More than a million people, many from Syria and Afghanistan, applied for asylum in 2015-2016 alone after then-German Chancellor Angela Merkel spoke her famous words “Wir schaffen das!” (“We can do this!”)
Yet, after a series of attacks, questions have been raised about the ongoing influx of people from Islamic countries.
ISLAMIST EXTREMISM SPREADING
While most have integrated, tens of thousands are believed to be Islamist extremists, according to German authorities.
Before Friday’s stabbing, four teenagers were detained in Germany suspected of planning Islamic terror attacks against churches or synagogues, police said.
Three of the suspects, two girls who are 15 and 16, and a 15-year-old boy, came from various parts of the western North Rhine-Westphalia state, Germany’s most populous.

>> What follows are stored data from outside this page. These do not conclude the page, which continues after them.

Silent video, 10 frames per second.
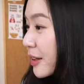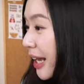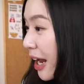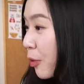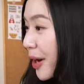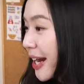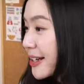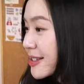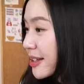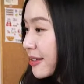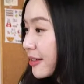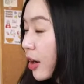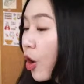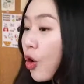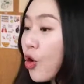Can't
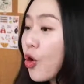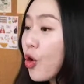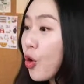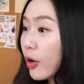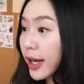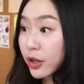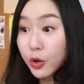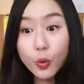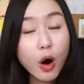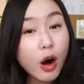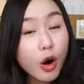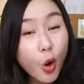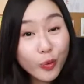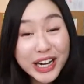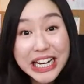wait.Oh, okay. You are
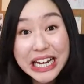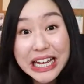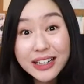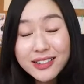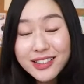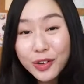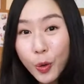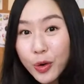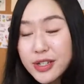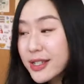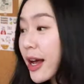already in the course.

They were arrested after a court issued warrants for them over the Easter weekend, prosecutors in the city of Duesseldorf said at the time.

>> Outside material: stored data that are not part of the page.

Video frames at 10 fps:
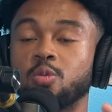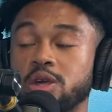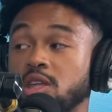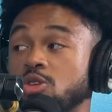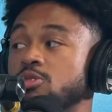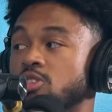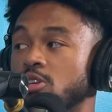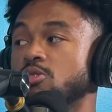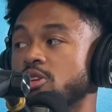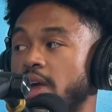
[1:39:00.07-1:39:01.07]
we can do
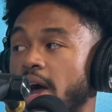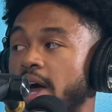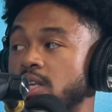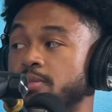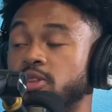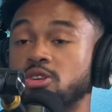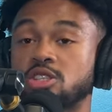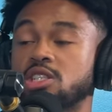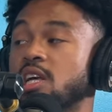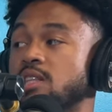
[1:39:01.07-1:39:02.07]
surgery on your eyes, but there's
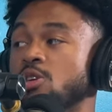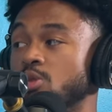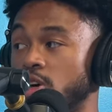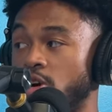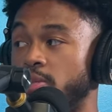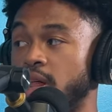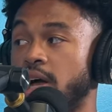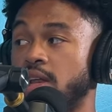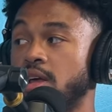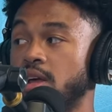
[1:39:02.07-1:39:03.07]
a chance that you can go
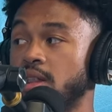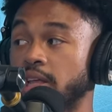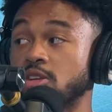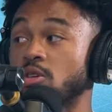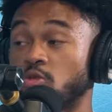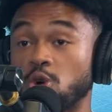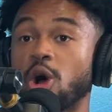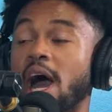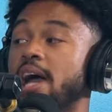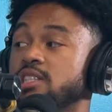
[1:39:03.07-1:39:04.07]
blind. Like there's a
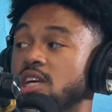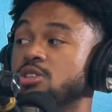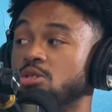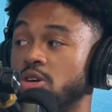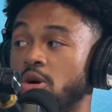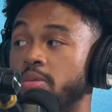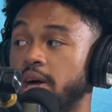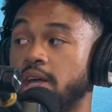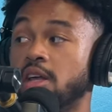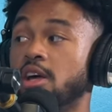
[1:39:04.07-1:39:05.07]
real high chance you can go
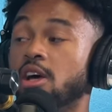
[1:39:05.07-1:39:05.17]
blind.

Separately, prosecutors in Stuttgart said a 16-year-old suspect is in custody on “suspicion that he was preparing a serious crime endangering the state.”
Germany’s biggest-selling daily, Bild, reported that the four youths were allegedly planning to carry out petrol bombs and knife attacks in the name of the Islamic State group. The report added that the suspects were also weighing whether to obtain firearms.
Earlier in March, two Afghans linked to Islamic State were arrested in Germany in March on suspicion of planning an attack around Sweden’s parliament in retaliation for burnings of the Koran, deemed a holy book by Muslims.
NEW YEAR’S ATTACK
Previously, in January, police detained three people over an alleged plan to target the cathedral in Cologne on New Year’s Eve.
The suspects were reportedly Tajiks acting for Islamic State-Khorasan (IS-K), the same group believed to have been behind March’s deadly massacre in a Moscow concert hall.
In October, German prosecutors also charged two Syrian brothers for planning an attack inspired by Islamic State on a church in Sweden.
Islamist extremists have carried out several attacks in Germany in recent years, the deadliest being a truck rampage at a Berlin Christmas market in December 2016 that killed 12 people.
In December 2022, a Syrian-born Islamist was jailed for 14 years for a knife attack on a train in Bavaria in which four people were injured.
The number of people considered Islamist extremists in Germany only slightly fell from 28,290 in 2021 to 27,480 in 2022, according to a report from the BfV federal domestic intelligence agency.
However, authorities warn the dangers of Islamist extremism are spreading throughout Germany.